** Supplied material follows **

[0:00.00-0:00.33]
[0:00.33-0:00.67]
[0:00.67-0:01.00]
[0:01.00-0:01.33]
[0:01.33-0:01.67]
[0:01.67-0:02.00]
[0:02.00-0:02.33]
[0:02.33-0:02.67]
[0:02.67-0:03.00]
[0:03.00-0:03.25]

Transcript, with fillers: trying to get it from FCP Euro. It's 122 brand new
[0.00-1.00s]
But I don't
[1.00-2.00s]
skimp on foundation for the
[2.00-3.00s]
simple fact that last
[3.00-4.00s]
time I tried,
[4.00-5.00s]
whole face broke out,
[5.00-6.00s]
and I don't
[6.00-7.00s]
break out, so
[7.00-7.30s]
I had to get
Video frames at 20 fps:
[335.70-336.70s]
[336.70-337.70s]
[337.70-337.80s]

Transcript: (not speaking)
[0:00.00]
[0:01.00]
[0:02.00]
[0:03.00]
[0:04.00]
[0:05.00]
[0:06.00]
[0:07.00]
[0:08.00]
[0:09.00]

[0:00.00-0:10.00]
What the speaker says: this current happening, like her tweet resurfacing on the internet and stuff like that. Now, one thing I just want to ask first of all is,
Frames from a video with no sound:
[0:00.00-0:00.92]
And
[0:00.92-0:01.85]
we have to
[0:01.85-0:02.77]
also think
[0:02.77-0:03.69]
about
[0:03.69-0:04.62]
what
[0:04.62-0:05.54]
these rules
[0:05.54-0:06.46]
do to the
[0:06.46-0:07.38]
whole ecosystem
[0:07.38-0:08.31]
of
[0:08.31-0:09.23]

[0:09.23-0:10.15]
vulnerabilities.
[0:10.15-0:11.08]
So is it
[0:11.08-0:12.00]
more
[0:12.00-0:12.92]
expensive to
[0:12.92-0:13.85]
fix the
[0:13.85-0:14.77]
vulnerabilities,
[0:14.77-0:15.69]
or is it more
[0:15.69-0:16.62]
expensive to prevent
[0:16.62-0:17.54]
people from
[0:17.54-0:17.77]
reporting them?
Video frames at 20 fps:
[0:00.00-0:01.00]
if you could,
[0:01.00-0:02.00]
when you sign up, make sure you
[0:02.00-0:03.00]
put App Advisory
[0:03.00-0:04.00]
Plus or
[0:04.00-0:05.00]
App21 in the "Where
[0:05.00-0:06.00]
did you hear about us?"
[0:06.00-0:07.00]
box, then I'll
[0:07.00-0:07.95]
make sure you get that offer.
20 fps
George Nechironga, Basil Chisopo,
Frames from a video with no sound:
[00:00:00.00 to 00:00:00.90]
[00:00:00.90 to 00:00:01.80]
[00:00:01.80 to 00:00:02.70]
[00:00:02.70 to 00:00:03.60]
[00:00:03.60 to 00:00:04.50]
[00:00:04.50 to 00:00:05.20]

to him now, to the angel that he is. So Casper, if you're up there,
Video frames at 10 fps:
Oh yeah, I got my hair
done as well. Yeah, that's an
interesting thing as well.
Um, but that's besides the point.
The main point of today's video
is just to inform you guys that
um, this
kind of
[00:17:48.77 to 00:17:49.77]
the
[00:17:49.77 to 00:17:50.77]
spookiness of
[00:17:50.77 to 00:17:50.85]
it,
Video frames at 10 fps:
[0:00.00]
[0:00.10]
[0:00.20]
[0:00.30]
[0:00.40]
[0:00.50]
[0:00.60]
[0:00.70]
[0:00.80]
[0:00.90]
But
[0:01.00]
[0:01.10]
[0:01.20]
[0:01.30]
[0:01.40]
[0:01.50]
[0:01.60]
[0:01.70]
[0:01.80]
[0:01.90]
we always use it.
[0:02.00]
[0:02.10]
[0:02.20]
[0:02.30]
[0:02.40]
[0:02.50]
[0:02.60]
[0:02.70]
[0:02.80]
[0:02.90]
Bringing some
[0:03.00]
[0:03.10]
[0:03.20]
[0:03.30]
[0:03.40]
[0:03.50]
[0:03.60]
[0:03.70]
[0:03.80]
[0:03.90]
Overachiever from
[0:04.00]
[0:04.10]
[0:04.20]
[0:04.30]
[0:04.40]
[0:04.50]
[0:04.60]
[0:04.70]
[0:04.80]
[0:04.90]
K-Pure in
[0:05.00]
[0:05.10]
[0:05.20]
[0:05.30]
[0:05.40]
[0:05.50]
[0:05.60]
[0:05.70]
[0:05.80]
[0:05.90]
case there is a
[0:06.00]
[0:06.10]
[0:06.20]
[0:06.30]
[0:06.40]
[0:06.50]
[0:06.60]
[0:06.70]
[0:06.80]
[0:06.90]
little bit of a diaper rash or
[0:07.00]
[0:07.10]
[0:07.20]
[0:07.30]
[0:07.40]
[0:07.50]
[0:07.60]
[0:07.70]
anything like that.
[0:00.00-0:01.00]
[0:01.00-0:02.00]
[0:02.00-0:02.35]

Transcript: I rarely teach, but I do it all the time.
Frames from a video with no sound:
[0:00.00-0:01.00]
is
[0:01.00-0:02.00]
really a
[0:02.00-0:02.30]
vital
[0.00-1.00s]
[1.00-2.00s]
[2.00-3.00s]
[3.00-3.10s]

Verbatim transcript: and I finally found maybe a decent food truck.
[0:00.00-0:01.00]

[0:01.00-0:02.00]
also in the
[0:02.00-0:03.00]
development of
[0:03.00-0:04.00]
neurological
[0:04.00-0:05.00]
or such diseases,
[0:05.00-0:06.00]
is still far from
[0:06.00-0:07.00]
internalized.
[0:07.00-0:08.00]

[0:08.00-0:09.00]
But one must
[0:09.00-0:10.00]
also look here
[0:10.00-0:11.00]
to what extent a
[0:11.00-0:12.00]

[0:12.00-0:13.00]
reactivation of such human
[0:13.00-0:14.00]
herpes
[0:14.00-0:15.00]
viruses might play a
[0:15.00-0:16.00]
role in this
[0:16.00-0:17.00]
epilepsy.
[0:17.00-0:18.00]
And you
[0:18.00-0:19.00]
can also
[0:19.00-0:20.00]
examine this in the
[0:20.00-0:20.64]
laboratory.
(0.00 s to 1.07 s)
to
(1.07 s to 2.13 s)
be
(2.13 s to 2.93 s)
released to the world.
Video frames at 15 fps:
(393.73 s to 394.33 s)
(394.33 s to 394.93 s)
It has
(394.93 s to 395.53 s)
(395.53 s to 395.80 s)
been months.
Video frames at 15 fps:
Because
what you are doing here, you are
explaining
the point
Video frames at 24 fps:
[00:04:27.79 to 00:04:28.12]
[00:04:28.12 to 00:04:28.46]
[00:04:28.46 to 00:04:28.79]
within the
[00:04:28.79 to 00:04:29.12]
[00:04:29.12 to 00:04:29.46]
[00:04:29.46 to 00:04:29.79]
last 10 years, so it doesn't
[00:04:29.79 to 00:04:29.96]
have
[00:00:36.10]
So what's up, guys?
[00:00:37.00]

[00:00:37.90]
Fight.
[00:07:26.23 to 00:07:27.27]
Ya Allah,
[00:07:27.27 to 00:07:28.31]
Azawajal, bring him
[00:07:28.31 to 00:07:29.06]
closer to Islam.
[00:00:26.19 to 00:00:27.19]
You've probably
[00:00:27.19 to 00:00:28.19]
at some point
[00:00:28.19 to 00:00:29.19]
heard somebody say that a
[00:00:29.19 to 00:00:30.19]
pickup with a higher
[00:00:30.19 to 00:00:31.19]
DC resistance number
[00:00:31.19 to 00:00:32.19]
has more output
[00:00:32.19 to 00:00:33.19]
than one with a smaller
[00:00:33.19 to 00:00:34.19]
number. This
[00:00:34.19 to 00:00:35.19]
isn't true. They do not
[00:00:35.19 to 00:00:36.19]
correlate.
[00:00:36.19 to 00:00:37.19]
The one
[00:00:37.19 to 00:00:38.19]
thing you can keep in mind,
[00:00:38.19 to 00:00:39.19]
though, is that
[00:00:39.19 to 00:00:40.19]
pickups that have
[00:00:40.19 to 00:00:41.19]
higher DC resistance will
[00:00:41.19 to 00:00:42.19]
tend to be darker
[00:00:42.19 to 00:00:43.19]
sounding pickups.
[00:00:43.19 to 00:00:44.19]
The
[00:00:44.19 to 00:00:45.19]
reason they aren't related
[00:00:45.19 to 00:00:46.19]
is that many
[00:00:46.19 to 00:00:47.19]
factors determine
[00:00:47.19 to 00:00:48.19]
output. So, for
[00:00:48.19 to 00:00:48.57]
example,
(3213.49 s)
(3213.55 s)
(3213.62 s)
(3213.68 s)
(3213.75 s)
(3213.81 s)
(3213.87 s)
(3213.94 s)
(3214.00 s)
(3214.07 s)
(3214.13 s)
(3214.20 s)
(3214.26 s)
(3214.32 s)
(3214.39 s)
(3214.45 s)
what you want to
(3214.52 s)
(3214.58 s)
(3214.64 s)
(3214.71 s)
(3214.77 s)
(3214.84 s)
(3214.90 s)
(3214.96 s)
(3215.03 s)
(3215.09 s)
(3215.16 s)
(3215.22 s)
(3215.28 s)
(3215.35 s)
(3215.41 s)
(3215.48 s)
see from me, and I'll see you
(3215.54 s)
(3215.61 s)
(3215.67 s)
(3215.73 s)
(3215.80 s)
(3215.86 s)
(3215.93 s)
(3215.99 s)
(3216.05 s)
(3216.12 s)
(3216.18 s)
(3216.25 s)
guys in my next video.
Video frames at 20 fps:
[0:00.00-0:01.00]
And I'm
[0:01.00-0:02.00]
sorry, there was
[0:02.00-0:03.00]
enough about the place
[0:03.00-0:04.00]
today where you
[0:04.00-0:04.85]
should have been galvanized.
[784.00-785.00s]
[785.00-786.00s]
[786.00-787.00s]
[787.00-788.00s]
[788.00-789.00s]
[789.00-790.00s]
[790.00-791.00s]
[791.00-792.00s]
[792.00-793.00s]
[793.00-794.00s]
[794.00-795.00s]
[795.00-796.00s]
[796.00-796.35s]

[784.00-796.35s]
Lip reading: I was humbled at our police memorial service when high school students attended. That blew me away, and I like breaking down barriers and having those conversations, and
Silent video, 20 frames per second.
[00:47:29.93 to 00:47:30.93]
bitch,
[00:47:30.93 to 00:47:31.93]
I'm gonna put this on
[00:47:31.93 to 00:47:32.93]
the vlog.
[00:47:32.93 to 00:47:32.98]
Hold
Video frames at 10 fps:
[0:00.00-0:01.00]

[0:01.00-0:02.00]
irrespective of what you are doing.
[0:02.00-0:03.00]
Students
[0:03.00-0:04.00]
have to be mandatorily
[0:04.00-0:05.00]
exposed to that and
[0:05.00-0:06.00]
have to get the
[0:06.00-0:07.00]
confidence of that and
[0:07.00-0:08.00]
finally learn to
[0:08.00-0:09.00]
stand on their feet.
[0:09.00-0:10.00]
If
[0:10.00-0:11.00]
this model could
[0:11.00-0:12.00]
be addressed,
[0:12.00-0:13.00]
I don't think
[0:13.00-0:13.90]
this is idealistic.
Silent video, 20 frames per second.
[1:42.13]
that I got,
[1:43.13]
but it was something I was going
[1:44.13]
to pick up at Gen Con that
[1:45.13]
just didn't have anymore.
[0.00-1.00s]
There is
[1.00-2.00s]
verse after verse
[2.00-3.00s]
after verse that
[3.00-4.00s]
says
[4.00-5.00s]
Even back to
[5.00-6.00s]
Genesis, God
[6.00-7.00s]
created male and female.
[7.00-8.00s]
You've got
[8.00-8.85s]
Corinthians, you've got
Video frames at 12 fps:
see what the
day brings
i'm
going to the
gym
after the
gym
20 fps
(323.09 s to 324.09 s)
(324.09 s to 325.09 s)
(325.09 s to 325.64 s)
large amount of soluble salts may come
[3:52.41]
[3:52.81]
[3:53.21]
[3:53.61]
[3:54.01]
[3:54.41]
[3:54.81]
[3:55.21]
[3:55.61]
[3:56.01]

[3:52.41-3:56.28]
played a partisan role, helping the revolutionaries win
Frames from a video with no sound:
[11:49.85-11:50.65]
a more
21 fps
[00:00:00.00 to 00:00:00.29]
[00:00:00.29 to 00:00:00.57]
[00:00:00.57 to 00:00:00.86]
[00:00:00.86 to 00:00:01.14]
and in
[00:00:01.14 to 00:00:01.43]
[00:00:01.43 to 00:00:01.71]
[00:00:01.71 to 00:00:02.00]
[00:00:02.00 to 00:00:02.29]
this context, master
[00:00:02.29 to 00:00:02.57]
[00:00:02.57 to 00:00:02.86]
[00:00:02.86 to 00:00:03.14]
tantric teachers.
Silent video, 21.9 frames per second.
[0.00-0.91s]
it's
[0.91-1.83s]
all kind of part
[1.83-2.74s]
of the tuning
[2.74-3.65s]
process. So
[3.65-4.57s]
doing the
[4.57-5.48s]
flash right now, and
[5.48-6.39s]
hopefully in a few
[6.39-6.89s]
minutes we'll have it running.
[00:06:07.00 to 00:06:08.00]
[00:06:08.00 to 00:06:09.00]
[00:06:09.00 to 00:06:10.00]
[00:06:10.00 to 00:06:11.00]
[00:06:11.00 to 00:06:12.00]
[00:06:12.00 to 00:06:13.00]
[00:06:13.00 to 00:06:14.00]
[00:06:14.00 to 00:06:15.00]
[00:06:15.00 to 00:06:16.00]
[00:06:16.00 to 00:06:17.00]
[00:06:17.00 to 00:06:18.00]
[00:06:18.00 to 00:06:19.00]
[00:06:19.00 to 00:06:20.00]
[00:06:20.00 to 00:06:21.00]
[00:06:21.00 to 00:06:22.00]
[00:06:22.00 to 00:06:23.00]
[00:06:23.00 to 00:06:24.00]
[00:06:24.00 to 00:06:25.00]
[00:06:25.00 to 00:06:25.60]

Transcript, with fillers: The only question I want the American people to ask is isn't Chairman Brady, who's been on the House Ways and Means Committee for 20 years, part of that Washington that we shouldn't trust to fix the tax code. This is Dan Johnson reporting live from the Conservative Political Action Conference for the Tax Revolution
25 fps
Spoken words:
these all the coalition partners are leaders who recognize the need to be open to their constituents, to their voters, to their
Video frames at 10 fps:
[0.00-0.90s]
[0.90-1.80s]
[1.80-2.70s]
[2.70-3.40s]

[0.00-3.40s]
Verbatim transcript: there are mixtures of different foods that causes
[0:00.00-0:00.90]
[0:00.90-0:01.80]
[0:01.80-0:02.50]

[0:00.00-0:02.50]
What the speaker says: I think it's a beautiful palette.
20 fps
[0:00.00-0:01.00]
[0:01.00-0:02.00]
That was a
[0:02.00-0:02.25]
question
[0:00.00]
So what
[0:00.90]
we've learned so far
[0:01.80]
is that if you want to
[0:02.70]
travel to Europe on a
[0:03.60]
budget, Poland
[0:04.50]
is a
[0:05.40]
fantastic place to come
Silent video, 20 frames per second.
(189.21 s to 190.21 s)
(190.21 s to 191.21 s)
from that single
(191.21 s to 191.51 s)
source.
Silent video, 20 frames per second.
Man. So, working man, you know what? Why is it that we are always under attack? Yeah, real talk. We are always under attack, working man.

** End of Supplied material **

## Exercise aim
Every line from the one containing "[00:06:15.00 to 00:06:16.00]" through the last line above should be retyped exactly; no other lines are wanted.

## Solution for this problem
[00:06:15.00 to 00:06:16.00]
[00:06:16.00 to 00:06:17.00]
[00:06:17.00 to 00:06:18.00]
[00:06:18.00 to 00:06:19.00]
[00:06:19.00 to 00:06:20.00]
[00:06:20.00 to 00:06:21.00]
[00:06:21.00 to 00:06:22.00]
[00:06:22.00 to 00:06:23.00]
[00:06:23.00 to 00:06:24.00]
[00:06:24.00 to 00:06:25.00]
[00:06:25.00 to 00:06:25.60]

Transcript, with fillers: The only question I want the American people to ask is isn't Chairman Brady, who's been on the House Ways and Means Committee for 20 years, part of that Washington that we shouldn't trust to fix the tax code. This is Dan Johnson reporting live from the Conservative Political Action Conference for the Tax Revolution
25 fps
Spoken words:
these all the coalition partners are leaders who recognize the need to be open to their constituents, to their voters, to their
Video frames at 10 fps:
[0.00-0.90s]
[0.90-1.80s]
[1.80-2.70s]
[2.70-3.40s]

[0.00-3.40s]
Verbatim transcript: there are mixtures of different foods that causes
[0:00.00-0:00.90]
[0:00.90-0:01.80]
[0:01.80-0:02.50]

[0:00.00-0:02.50]
What the speaker says: I think it's a beautiful palette.
20 fps
[0:00.00-0:01.00]
[0:01.00-0:02.00]
That was a
[0:02.00-0:02.25]
question
[0:00.00]
So what
[0:00.90]
we've learned so far
[0:01.80]
is that if you want to
[0:02.70]
travel to Europe on a
[0:03.60]
budget, Poland
[0:04.50]
is a
[0:05.40]
fantastic place to come
Silent video, 20 frames per second.
(189.21 s to 190.21 s)
(190.21 s to 191.21 s)
from that single
(191.21 s to 191.51 s)
source.
Silent video, 20 frames per second.
Man. So, working man, you know what? Why is it that we are always under attack? Yeah, real talk. We are always under attack, working man.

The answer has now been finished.